そこまで考えて、宿主を怒らせても何の得にならないことを思い出した。気持ちを落ち着かせるように、今度は穏やかな口調で質問してみる。
「ほんとに覚えてないの? 昨日の夜、電柱の下で座ってたら、おじさんが話しかけてきたんだよ」
「昨日の夜? 電柱?」
彼は考え込むように腕を組み、しかめっ面した。そしてポンと手を打った。
「おおっ!」
「思い出した?」
「黒パンツの」
「うう……なにその思い出し方。サイテーなんですけど」
「でも、見せつけてたじゃねーか」
「違いますー」
頬の温度が上昇するのを感じた。別にパンツで男の人を誘っていたわけじゃない。疲れてしまっていて、気が回らなくなっていただけだ。
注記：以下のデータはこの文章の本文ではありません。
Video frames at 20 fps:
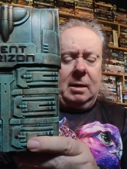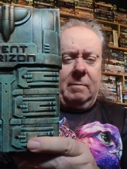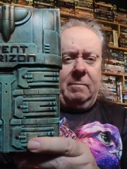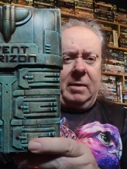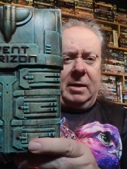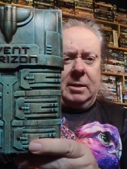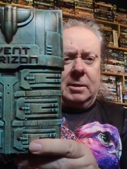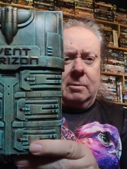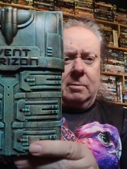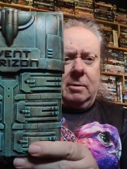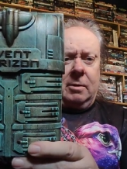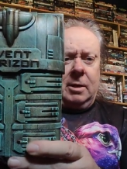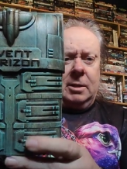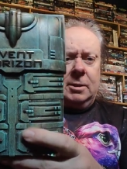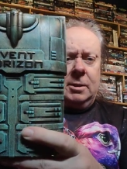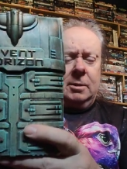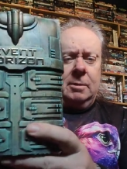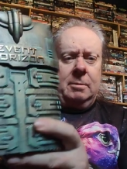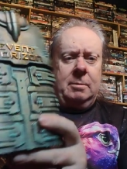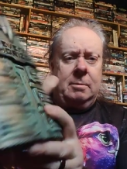Event
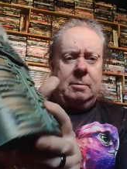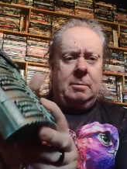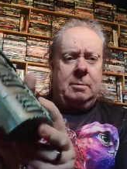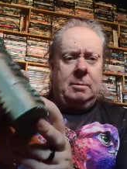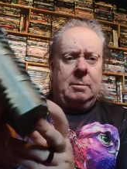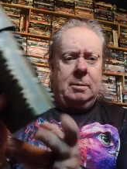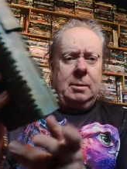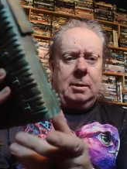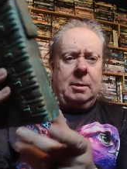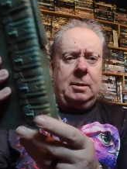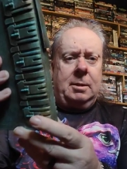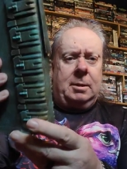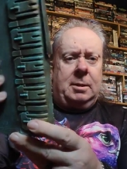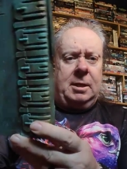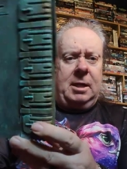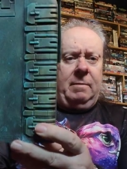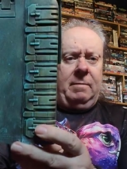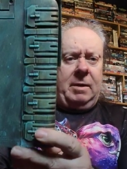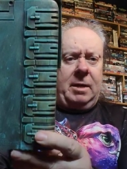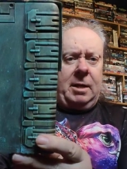Horizon
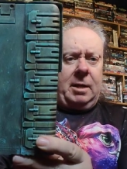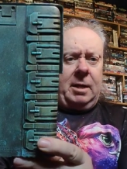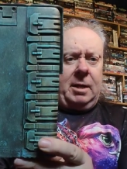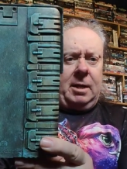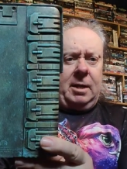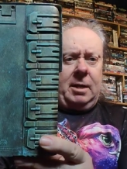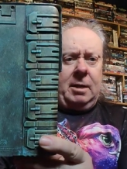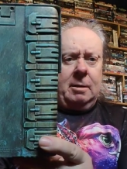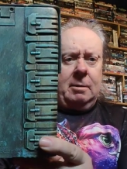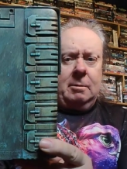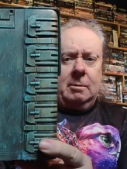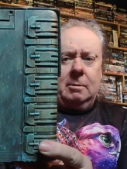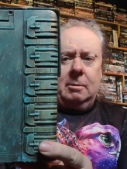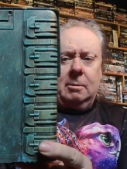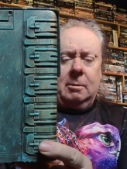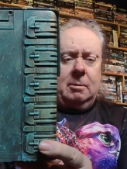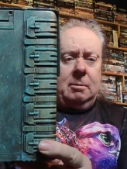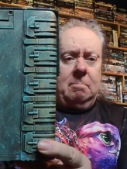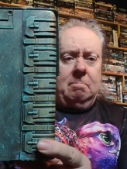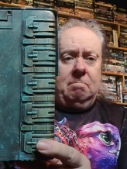DVD.
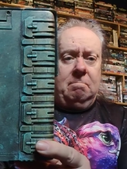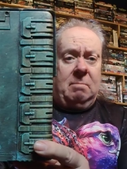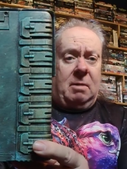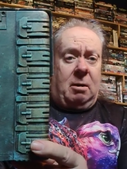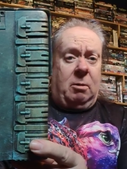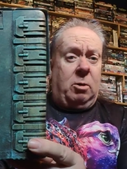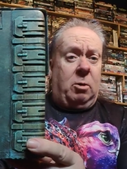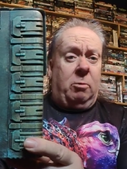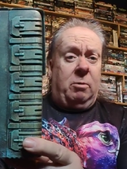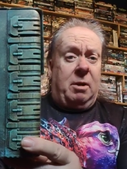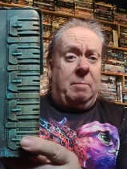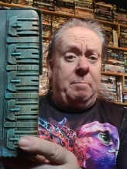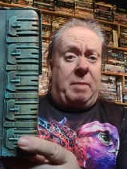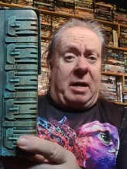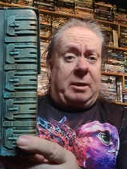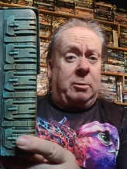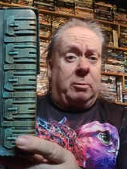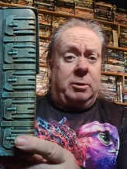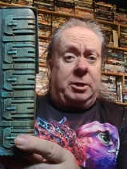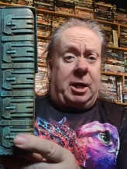I'm calling it
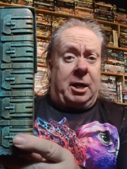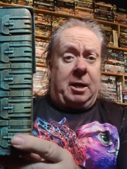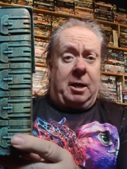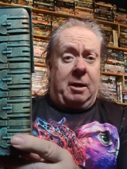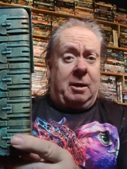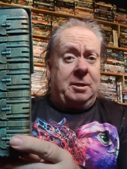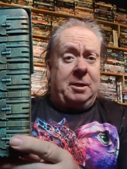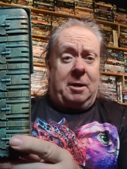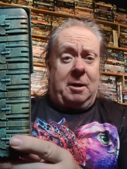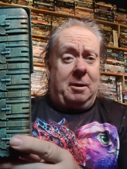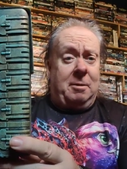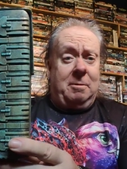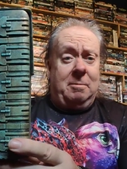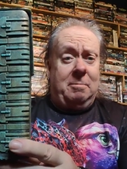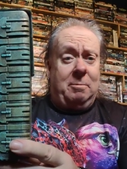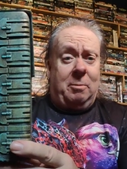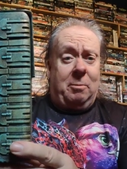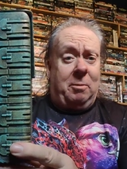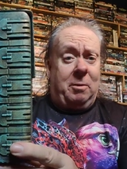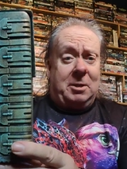Battle Jacket. I don't know
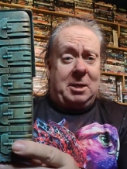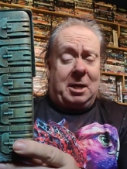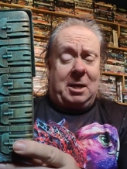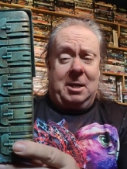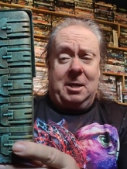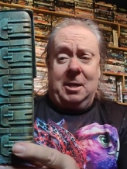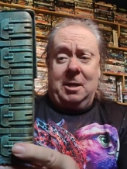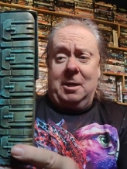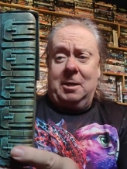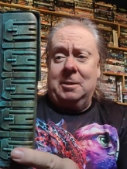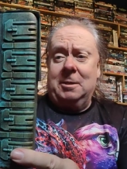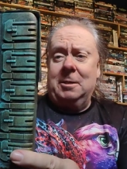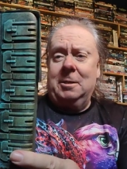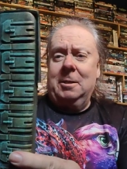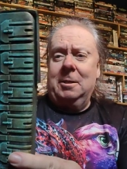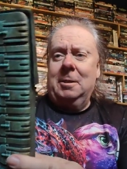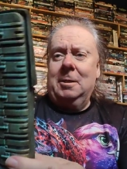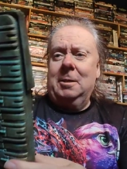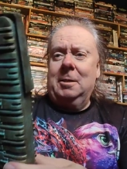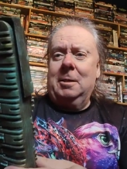what exactly it is.
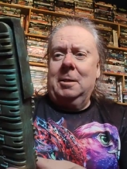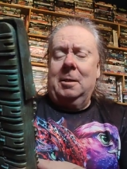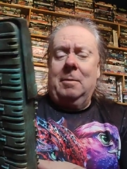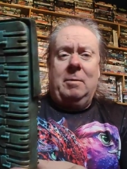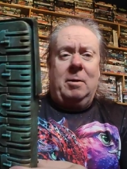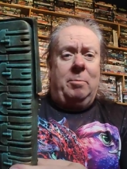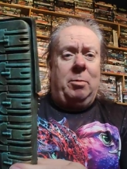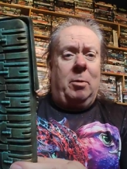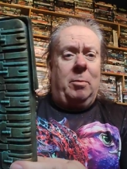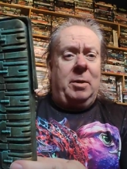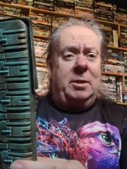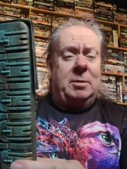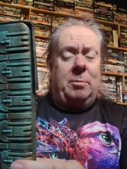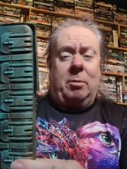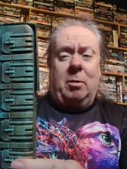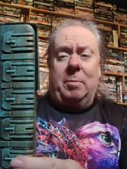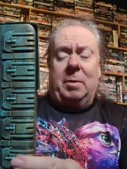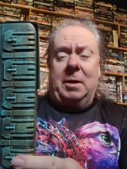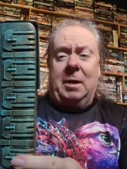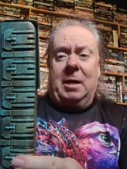There probably is a
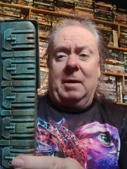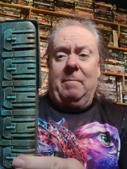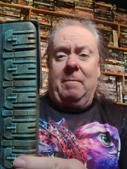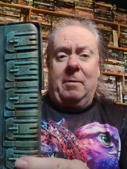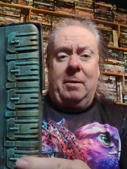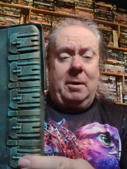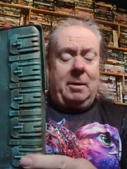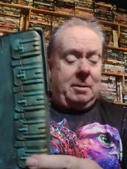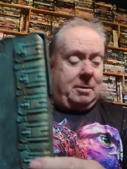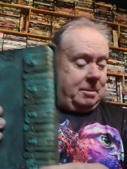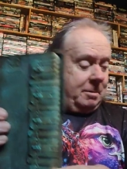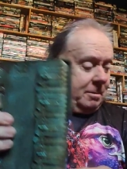proper name for it.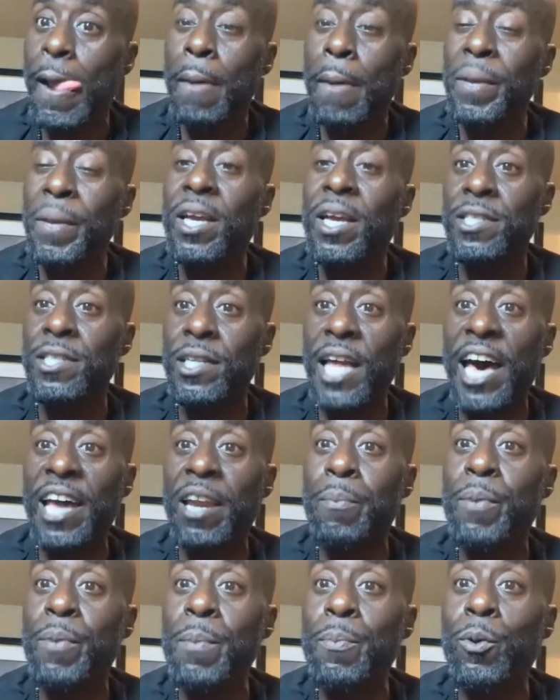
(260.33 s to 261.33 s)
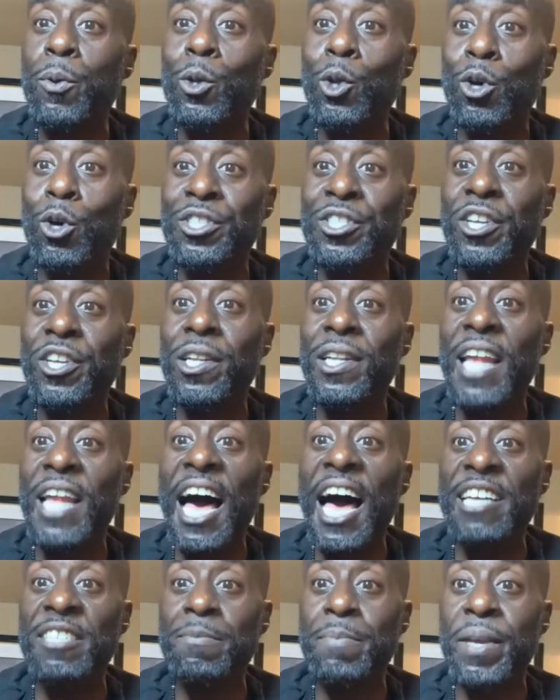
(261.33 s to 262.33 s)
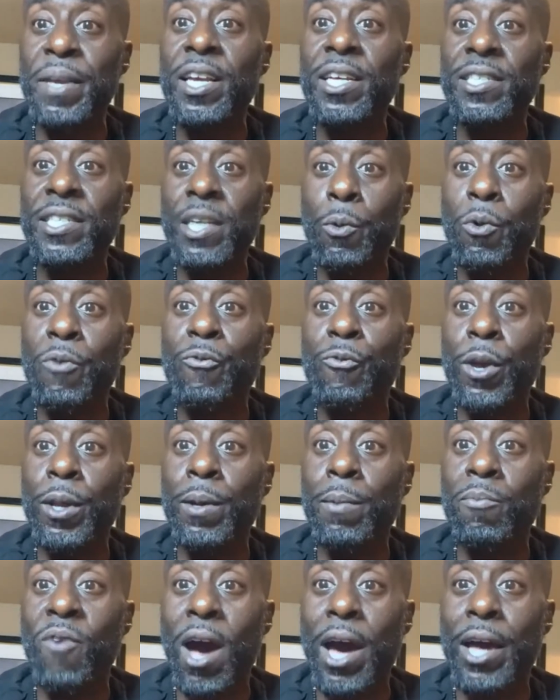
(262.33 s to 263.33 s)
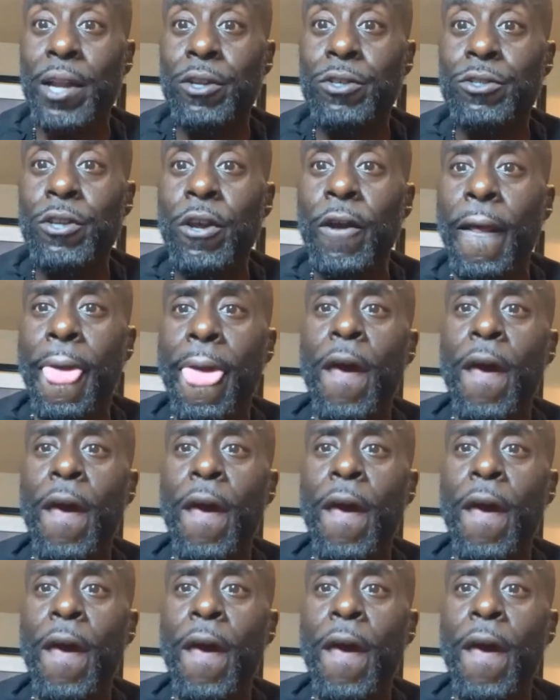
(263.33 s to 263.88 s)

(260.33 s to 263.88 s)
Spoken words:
because a lot of people lost their lives because they were freedom riders.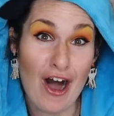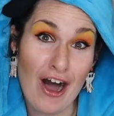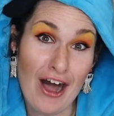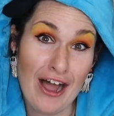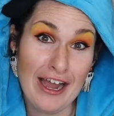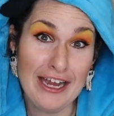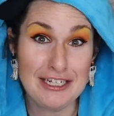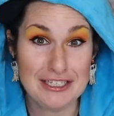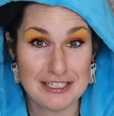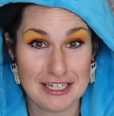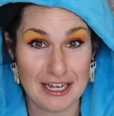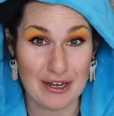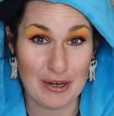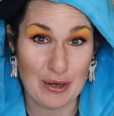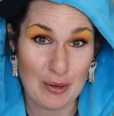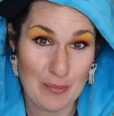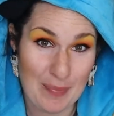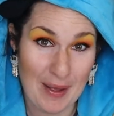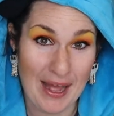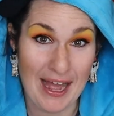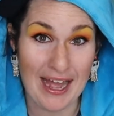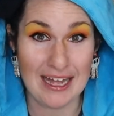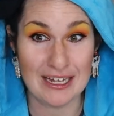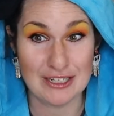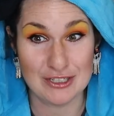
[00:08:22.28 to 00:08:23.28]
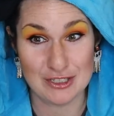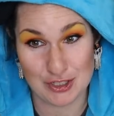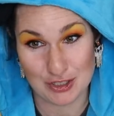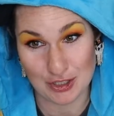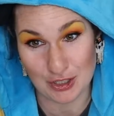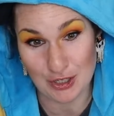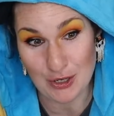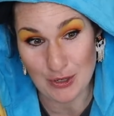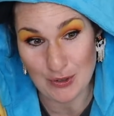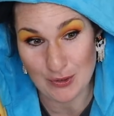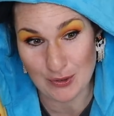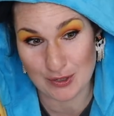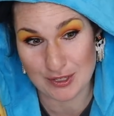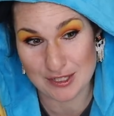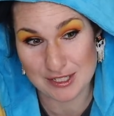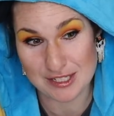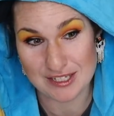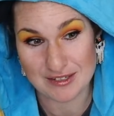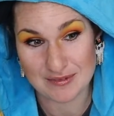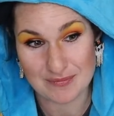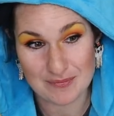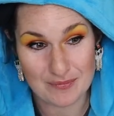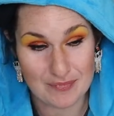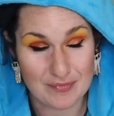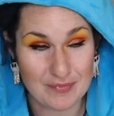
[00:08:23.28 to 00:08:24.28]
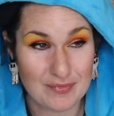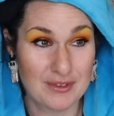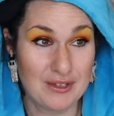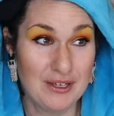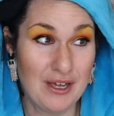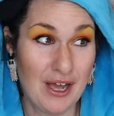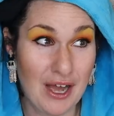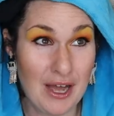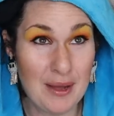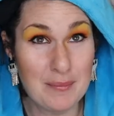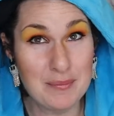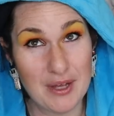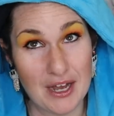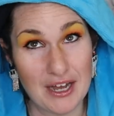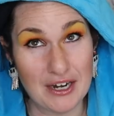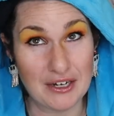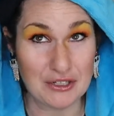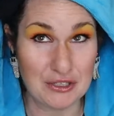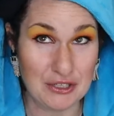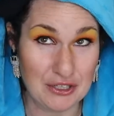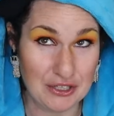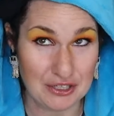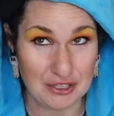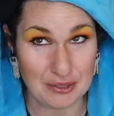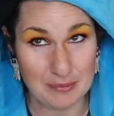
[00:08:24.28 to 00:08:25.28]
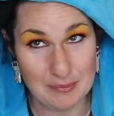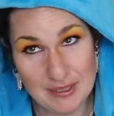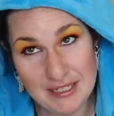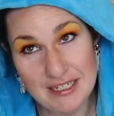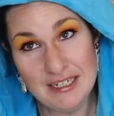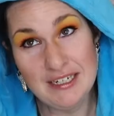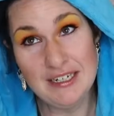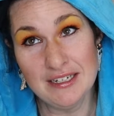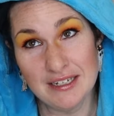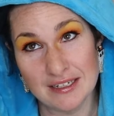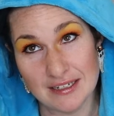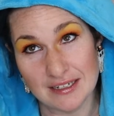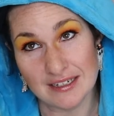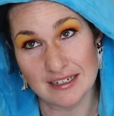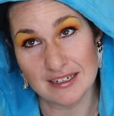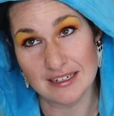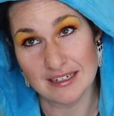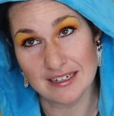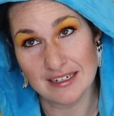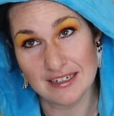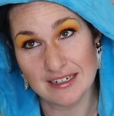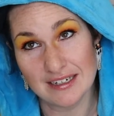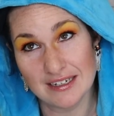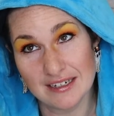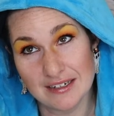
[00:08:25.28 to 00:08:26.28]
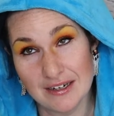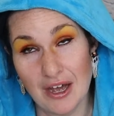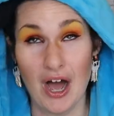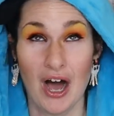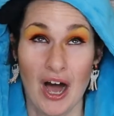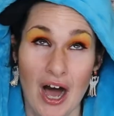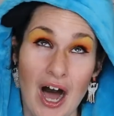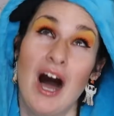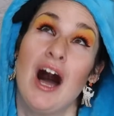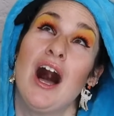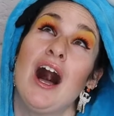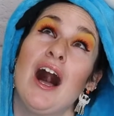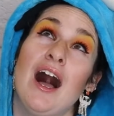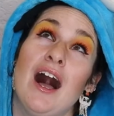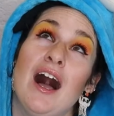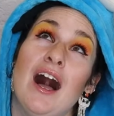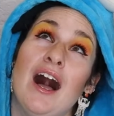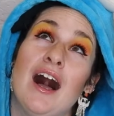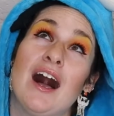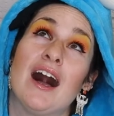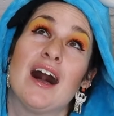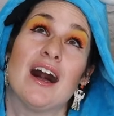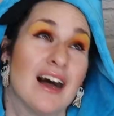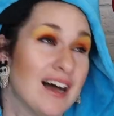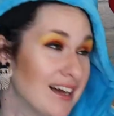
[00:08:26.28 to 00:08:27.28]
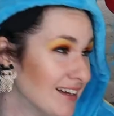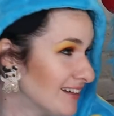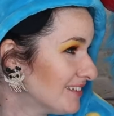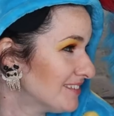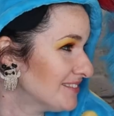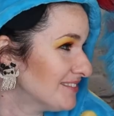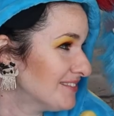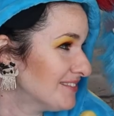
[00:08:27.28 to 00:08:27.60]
I tell bad jokes. I'm not a good comedian. Ha ha.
というか、暗がりでパンツの色まで知ってるって、ガン見してたのそっちじゃん。
私が睨むように視線を送ると、彼は「そうか」と呟いて、何故か「体育座りしていたJKだろ」と言い直してくれた。やっぱり変なおじさんだ。
「そう」
「その、なんだ……俺、お前のこと、襲ったりとかしてないよな?」
そう言いながら、彼の目線が、顔から胸、腰、太腿へと滑っていった。
「好みじゃねえ」とか言ってたくせに、本当は女子高生の身体に興味あるじゃん。
薄目で照れるように見てくるのが、なんか可愛い。そして、他の男の人たちみたいに不快な感じはしなかった。
制服姿だとラインが出ないから分かり難いかもしれないけれど、私はプロポーションも結構いい。もったいないことをしている自覚があるかは知らないけれど、イジメられたこともあって、仕返しがしたい気分になった。
「……おい、なんか言えよ」
「…………」
じーーっと、おじさんを見つめていると、彼の顔が緊張で強張り、歪んでいくのが分かった。よく見れば顔から汗が浮き出ていた。あまり焦らすのも可哀そうかもしれない。女子高生とエッチするのが、そんなに後悔ものなんだ。
「なぁんて、ウソー。ごめん、ちょっとからかいたくなっちゃって、ふふ」
「こいつ」
「いやね、タダで泊めてもらうのもどうかと思ったから、私はそのつもりだったんだよ? でもおじさんが、ガキとはヤらねえの一点張りでさ」
「まじかよ」
「だから、他に何かして欲しいことある? って訊いたら、毎日味噌汁作って欲しいだって」
プッ、気付いたら私は失笑していた。自分で言っておいてどうかと思うけど、それは無いなと思った。私をからかった罰はこれぐらいでいいかもしれない。
「ハア? プロポーズじゃねえか! 絶対言わねえ!」
「アハハ、おじさん、おもしろい」
やっぱりバレるよね。けらけら笑ったのは久しぶりだと思う。もしかすると、何年ぶりだったかもしれない。
私は笑いを堪えると、廊下兼用のキッチンに向かった。
「おじさんさぁ」
「おじさんじゃねえ」
「なんて名前なの?」
「ん? ……吉田だよ」
「吉田さん……うん、しっくりくるなぁ。吉田さんって感じの顔してる」
「なんだよそれ」
吉田さんが意味分からないって顔をする。私も深い意味で言ったわけじゃない。ただ、男の人の家に泊まらせてもらう度に、本名とは違う名前を名乗っていた私にとって、私らしい名前って何だろうと思っただけだった。
私は鍋からおたまで味噌汁をすくった。そして準備したお椀に盛り付け差し出す。
「まあ、とりあえず味噌汁食べなよ。話はそれから」
「なんでお前が仕切ってんだっ!」
それもそっか。吉田さんは変わらずイライラしてるけど、お腹がぎゅるると鳴ると俯いてしまった。おもしろい。堅物そうに見えるけれど、どこか抜けているとも思う。
「食べないの?」
吉田さんは「……食う」とだけ言って、お椀を受け取った。